The seven people in France part of a Listeria outbreak linked to organic dairy products fell ill over a period of 18 months, according to public health authorities.
Those infected with the same strain of Listeria were identified by the National Reference Center for Listeria, with an eighth case still under investigation.
Santé Publique France reported two people have died but the agency does not have any evidence to attribute the deaths to Listeria infection.
Details on patients
People fell ill between February 2018 and August 2019 and are aged between 36 to 93 years old. Five are women. Four live in Alsace while Burgundy, Ile-de-France, and Provence-Alpes-Côte d’Azur all have one case.
Investigations by Santé Publique France found these people had consumed organic dairy products in the weeks before contracting listeriosis. Analysis of food samples from a company, based in Bas-Rhin, Alsace confirmed contamination with Listeria. Raw milk cheeses are the suspected source of the contamination.
Testing by the National Reference Center for Listeria confirmed strains found in products had the same genetic characteristics as those isolated in the patients. Consumption of Ferme Durr products was also confirmed by several patients.
Ferme Durr recalled all dates of Durr brand organic dairy items including natural yogurt and yogurt with fruit, cream, cottage cheese, and cheese. Products were sold directly at the firm, in markets and stores throughout France. Products were also distributed in Belgium, Germany, and Luxembourg.
The action was extended a few days later to include puddings and food such as cheese and cold meats resold but not produced at the site.

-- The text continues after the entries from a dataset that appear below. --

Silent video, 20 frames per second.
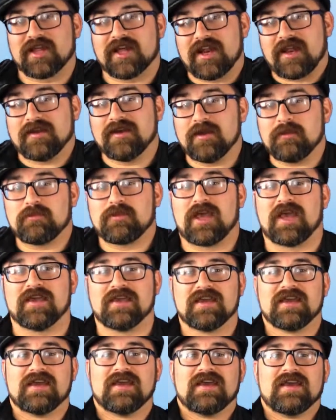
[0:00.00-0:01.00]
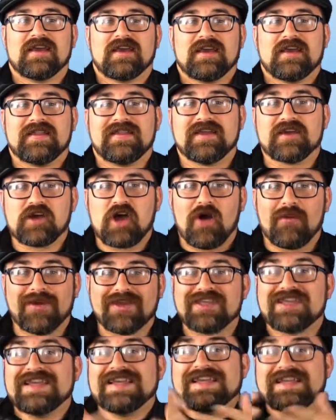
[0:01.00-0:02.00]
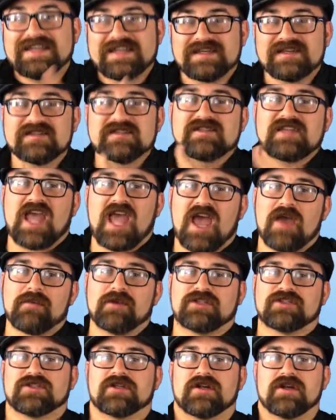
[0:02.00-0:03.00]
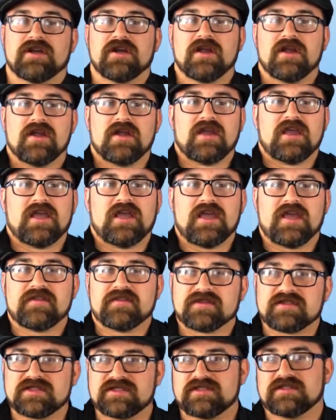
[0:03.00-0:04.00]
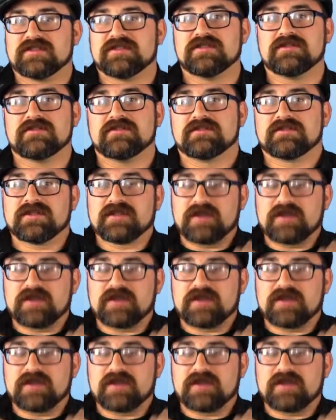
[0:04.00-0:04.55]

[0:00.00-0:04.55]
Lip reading: and I nitpick. The comic is amateur, and there's still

All production by the company has been stopped until further notice, according to French authorities after an investigation revealed: “serious shortcomings” and results of official controls found “widespread contamination” of the facility and food products.
It can take up to 70 days after exposure to Listeria for symptoms of listeriosis to develop. Symptoms of the infection can include vomiting, nausea, persistent fever, muscle aches, severe headache, and neck stiffness.
Pregnant women, the elderly, young children, and people who have weakened immune systems are more at risk of serious illnesses, life-threatening infections, and other complications.
Certified Reference Material available
Meanwhile, the Joint Research Centre (JRC) of the European Commission has released a Certified Reference Material (CRM) to be used as quality assurance for analysis of Listeria monocytogenes in food control laboratories.
The aim is to support EU member states when monitoring listeriosis and ensure collection of comparable data on the disease.
Evaluating the subtype of Listeria monocytogenes is essential in epidemiological investigations or source tracking contamination from food factories. One of the methods used by labs for subtyping is Pulsed Field Gel Electrophoresis (PFGE). The material was certified using an interlaboratory comparison study, in which all participants used PFGE.
In the EU, 2,480 cases were reported in 2017, with a mortality rate of 14 percent. The disease is often severe with high hospitalization and mortality rates. Consumption of ready-to-eat foods such as smoked fish, deli meats and soft cheeses are the main routes of transmission.